Pernosco has only been modestly successful so far, so I talked about what’s gone well and what hasn’t. Customers seem to love the product and keep subscribing. People are used to debuggers being free — that’s a culture issue. You need an rr recording to use Pernosco, so you usually have the option of just debugging with rr, and some people are completely happy with that. Scalability of omniscience to very compute-heavy workloads is a problem (although not as problematic as everyone assumes).
I finished up by talking about open problems that we need to solve to accelerate the adoption of advanced debugging technology. I see two kinds: increasing the power of debuggers, and increasing the ubiquity of debuggers.
We still lack direct approaches to understanding why things didn’t happen. I’ve been saying it for years but we need good tools for understanding why something happened in one situation (testcase, code revision, nondterministic test run) but not another very similar situation, assuming we have complete recordings of the two runs — and doing this at realistic scale.
Users often want to visualize program state at a higher level than the C/C++ level. People write custom pretty-printers for their data structures, but a lot more work is needed here.
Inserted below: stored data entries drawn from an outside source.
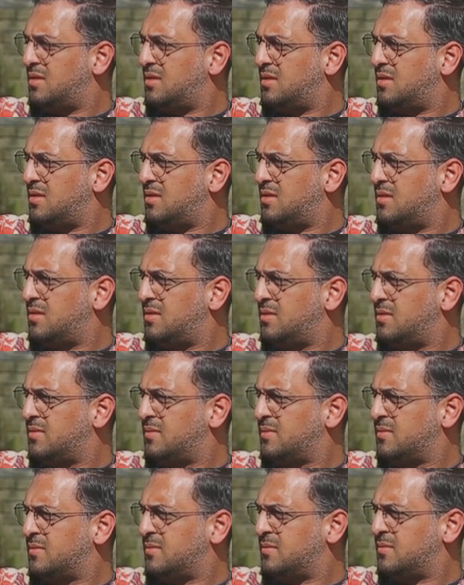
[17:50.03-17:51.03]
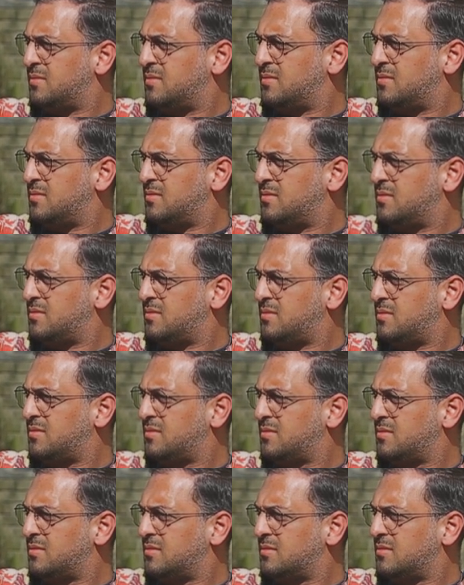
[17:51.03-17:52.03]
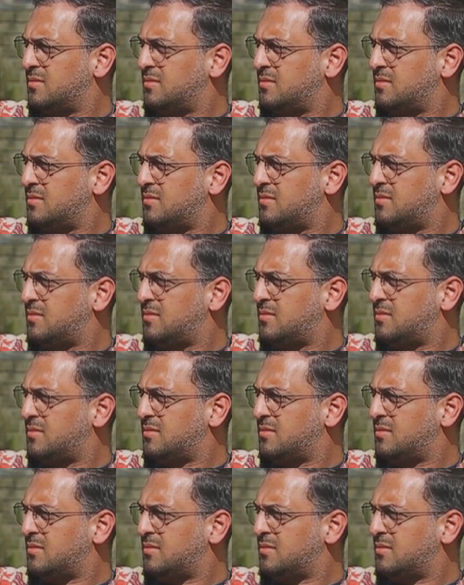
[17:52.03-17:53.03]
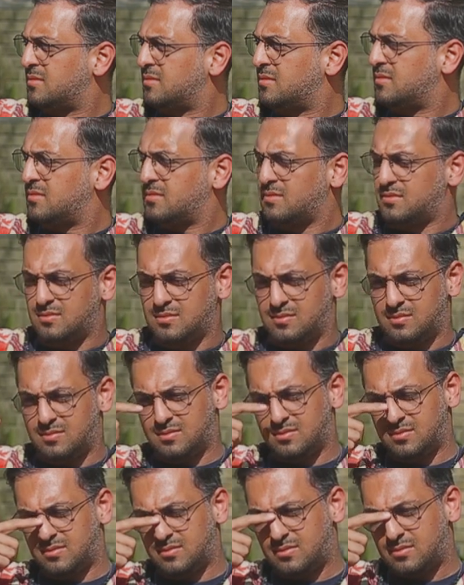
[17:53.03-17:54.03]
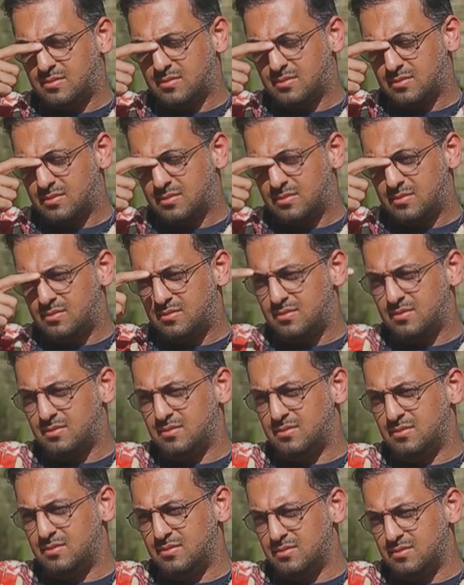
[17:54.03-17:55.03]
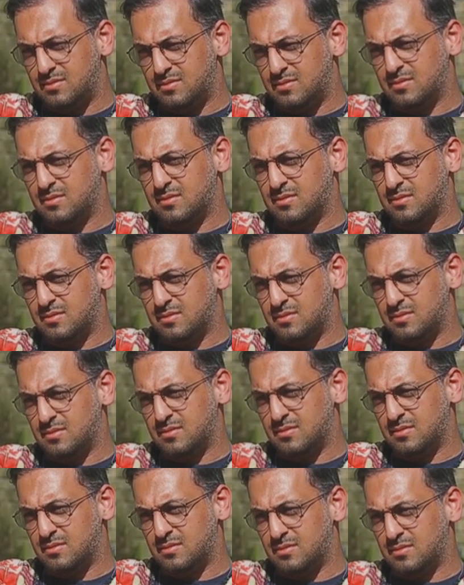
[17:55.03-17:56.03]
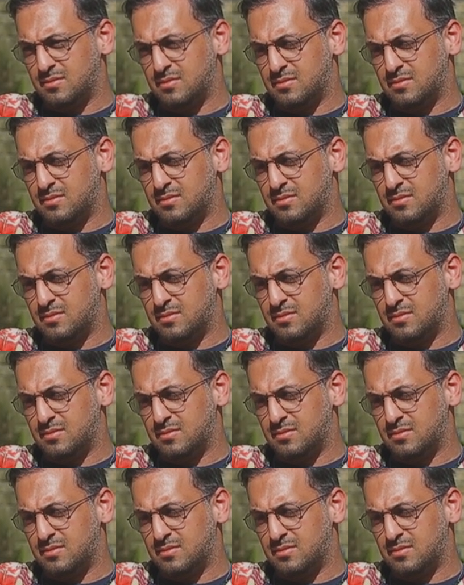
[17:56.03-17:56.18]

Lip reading: [no speech]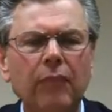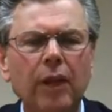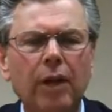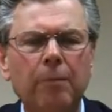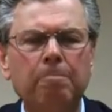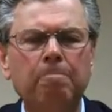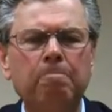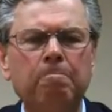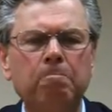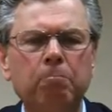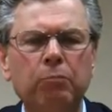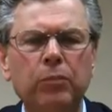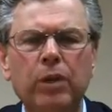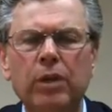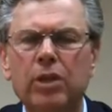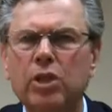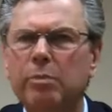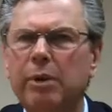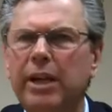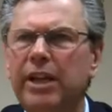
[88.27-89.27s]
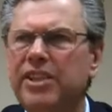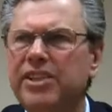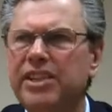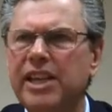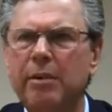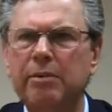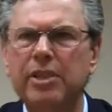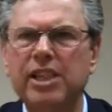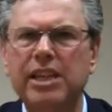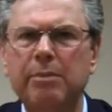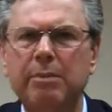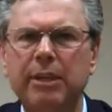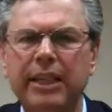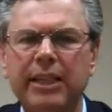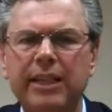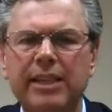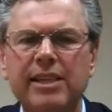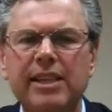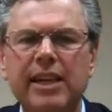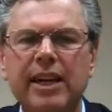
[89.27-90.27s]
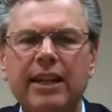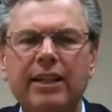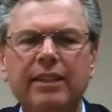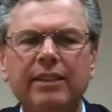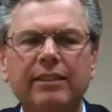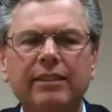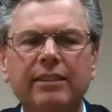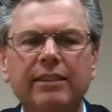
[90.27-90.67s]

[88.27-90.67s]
Spend it sensibly, he said.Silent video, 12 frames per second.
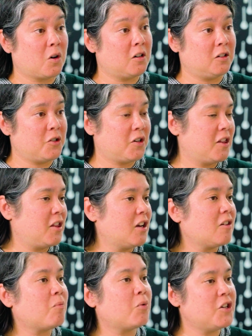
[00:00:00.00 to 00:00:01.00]
world. You can
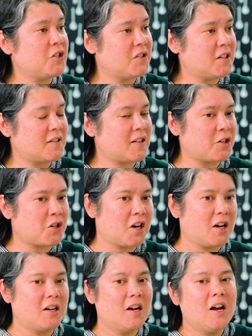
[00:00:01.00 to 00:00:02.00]
think of bridges,
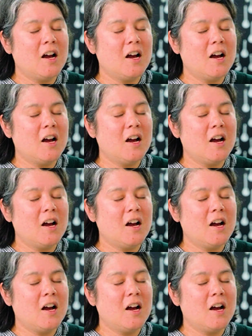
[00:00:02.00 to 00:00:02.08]
etc.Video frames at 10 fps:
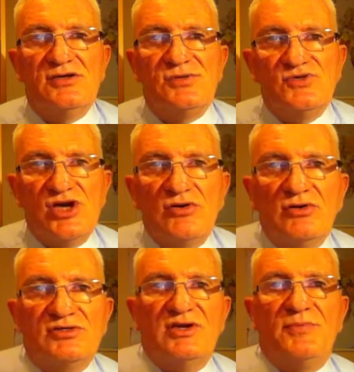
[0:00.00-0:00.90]
some
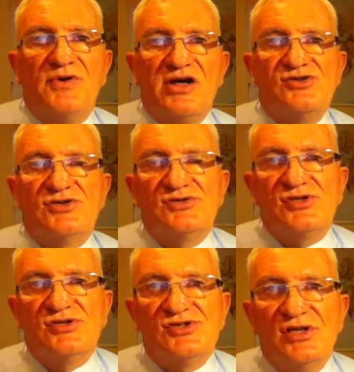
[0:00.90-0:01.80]
general deliberations
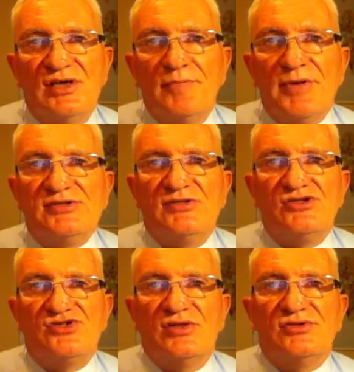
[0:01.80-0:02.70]
concerning
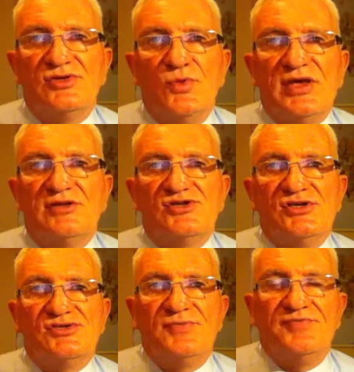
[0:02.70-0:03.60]
competitor strengths and
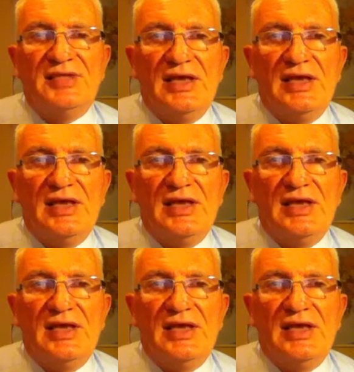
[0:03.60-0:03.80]
weaknesses.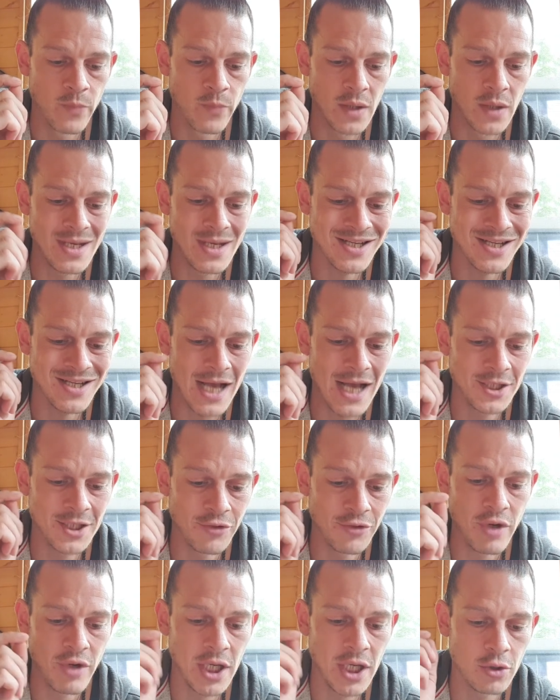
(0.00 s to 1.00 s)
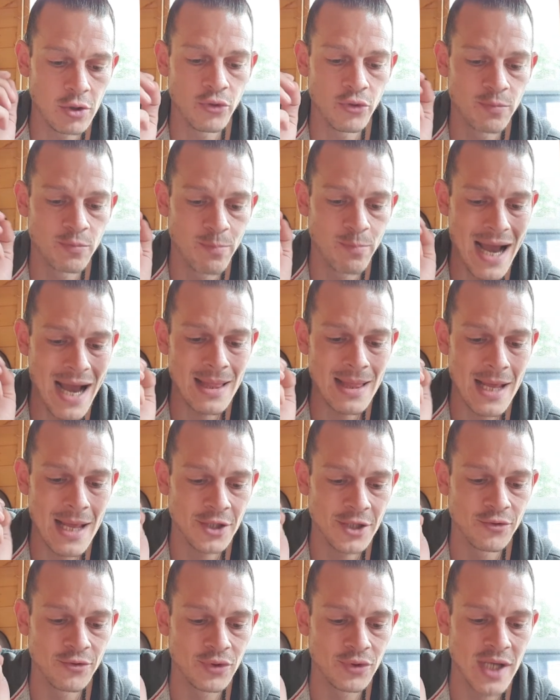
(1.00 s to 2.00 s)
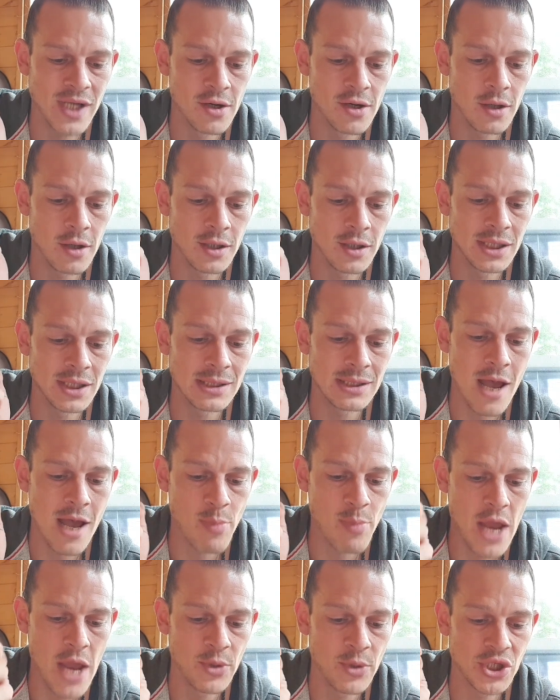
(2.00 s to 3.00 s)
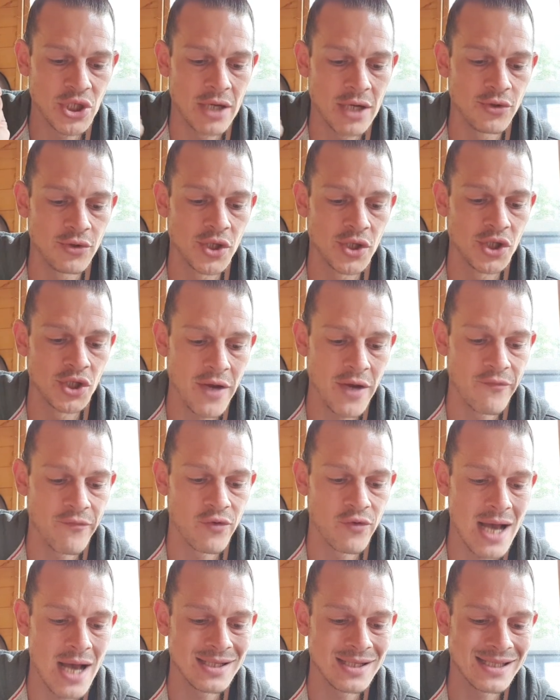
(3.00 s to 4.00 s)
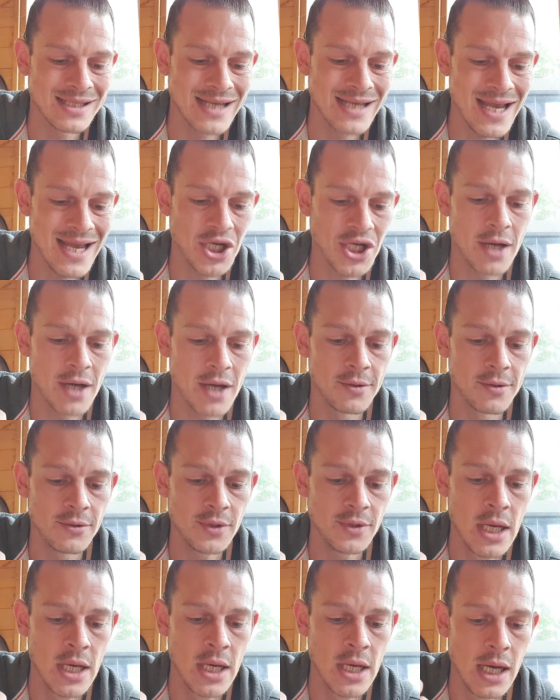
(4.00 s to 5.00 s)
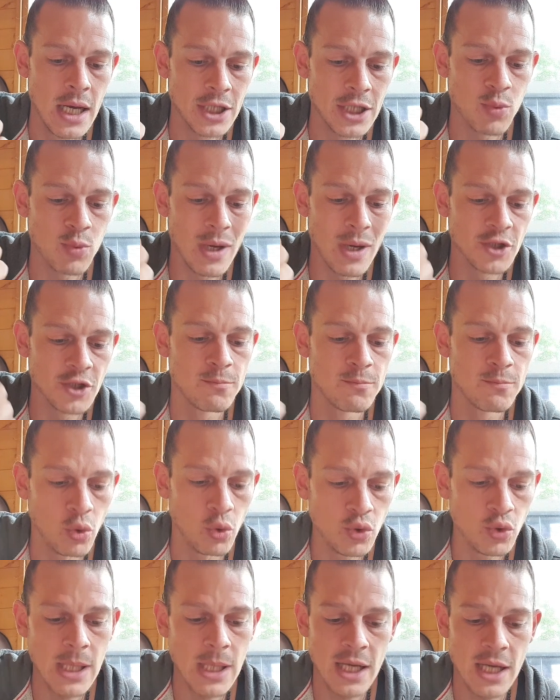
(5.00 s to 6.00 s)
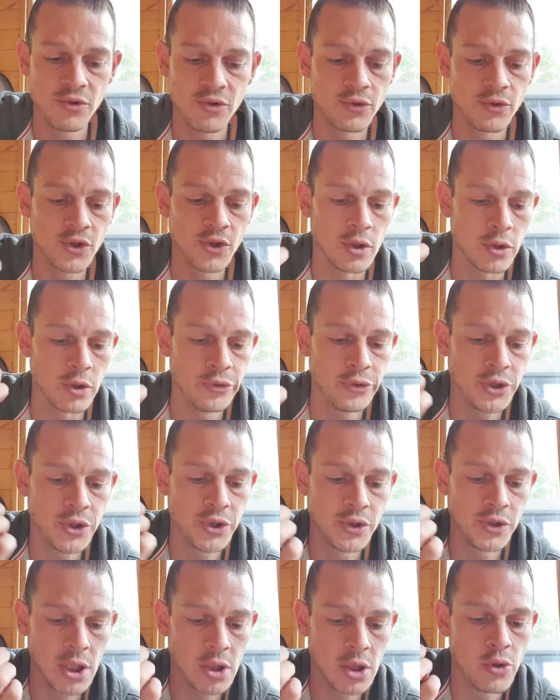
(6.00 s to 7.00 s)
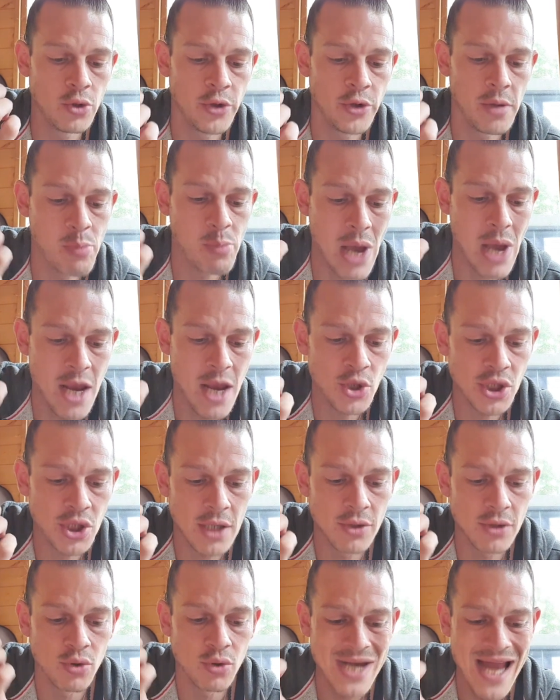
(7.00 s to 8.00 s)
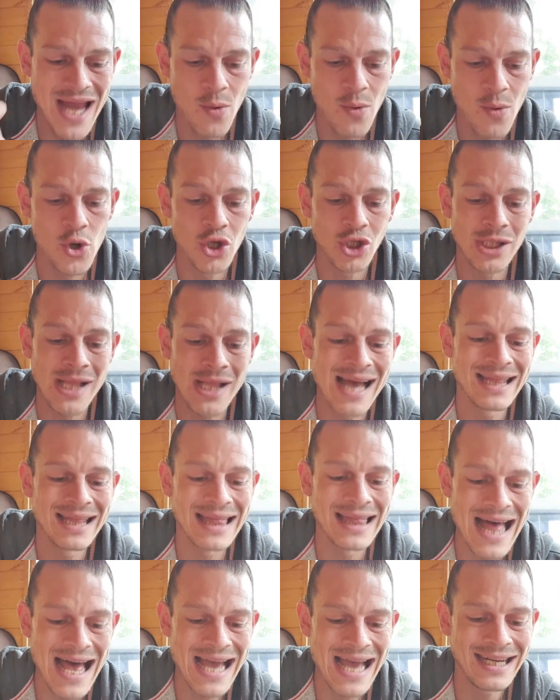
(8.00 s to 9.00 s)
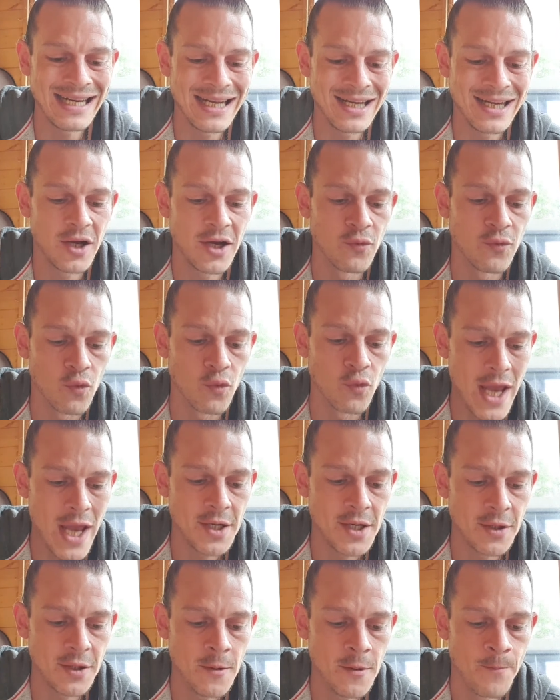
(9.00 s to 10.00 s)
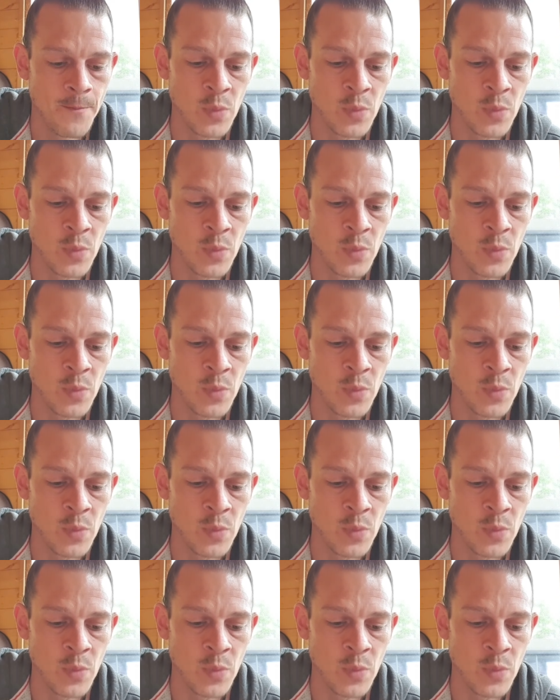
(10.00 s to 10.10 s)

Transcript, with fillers: this category includes bilateral technologies like payment channels and generalized state channels, as well as multilateral solutions including payment channel networks like Lightning and Raiden,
For debuggers with richer interfaces (like Visual Studio and Pernosco) you want custom visualizations, like Natvis or something even richer.
Custom control-flow visualization is also important. The problems with debugging C++/Rust “async” code are well-known, but there are many other examples. Suppose you have a classic event loop pulling events from a queue; while handling an event, if you look up the stack trace you probably don’t want to see the boring event loop code, you want to see the stack where this event was dispatched.
The most interesting case of debugging at a higher level is when the higher level is an actual programming language. For example if your application contains a Javascript VM, you will sometimes want to look at the state at the Javascript level. Pernosco can do this, but it’s somewhat hardcoded; how can we make it easy for users to provide the customizations for their own programming languages?
What makes all this extra-hard is that we really want extension APIs that work across debuggers, even when those debuggers are quite different in their implementations (e.g. GDB vs Pernsoco). It’s real problem already that GDB and LLDB and Visual Studio all have different APIs for writing custom prettyprinters 😔.
The ubiquity problem is basically that advanced debuggers tend to be the tool of last resort. This creates a vicious cycle where they don’t get used much so there’s little investment, which makes them less usable. I dream of a world where, when you hit a bug (e.g. by running a test) it is faster and easier to drop into the UI of a powerful debugger like Pernosco to debug it than to add logging statements, recompile and rerun. That means, among other things, your test runs are always being recorded and any necessary debuginfo is always available. That will be a lot of work to achieve, but I think it’s feasible — at least in specific domains.